DIRECTIONS
Please output exactly the lines from the one that holds "[4:04.33-4:05.23]" through the final line of the data, and nothing else; leave out any pictures.

─── LISTED RECORDS

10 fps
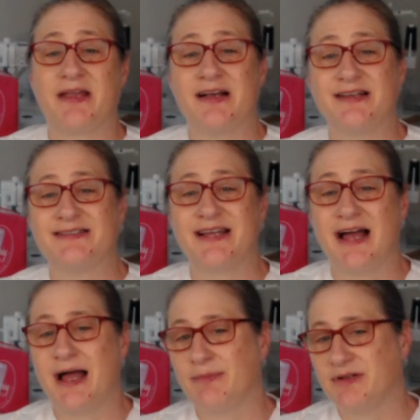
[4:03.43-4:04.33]
because
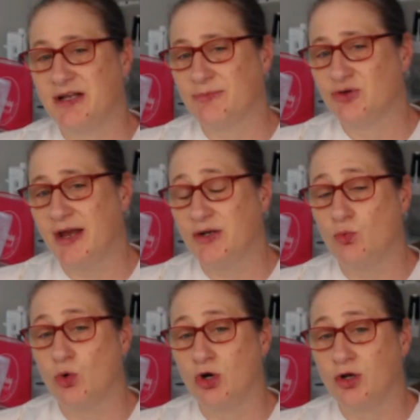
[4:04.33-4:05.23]
I'm, I'm trying to
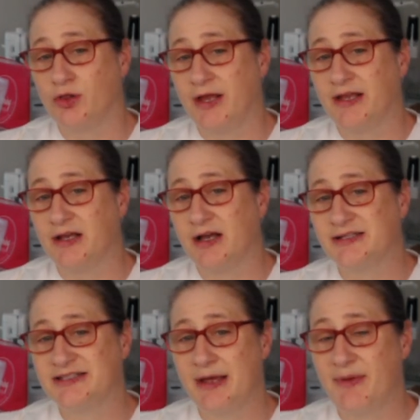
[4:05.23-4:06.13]
work like a
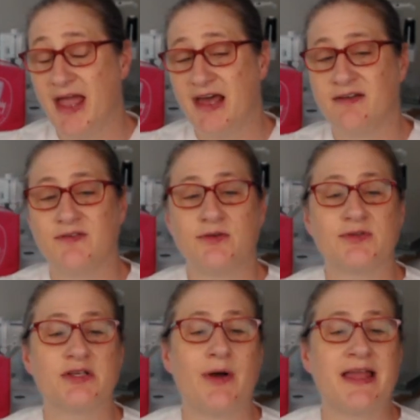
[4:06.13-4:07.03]
step ahead of you
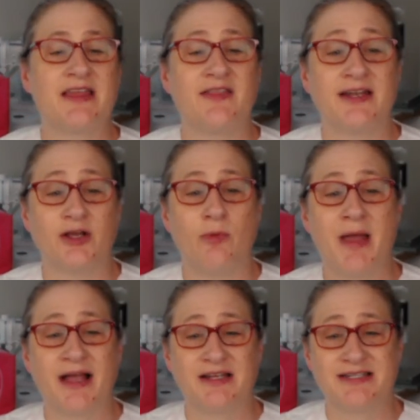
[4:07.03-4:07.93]
so I can then go
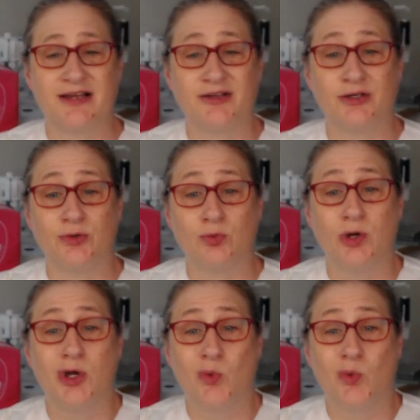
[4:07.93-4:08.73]
back and tell you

──────

OUTPUT OF THE TASK
[4:04.33-4:05.23]
I'm, I'm trying to
[4:05.23-4:06.13]
work like a
[4:06.13-4:07.03]
step ahead of you
[4:07.03-4:07.93]
so I can then go
[4:07.93-4:08.73]
back and tell you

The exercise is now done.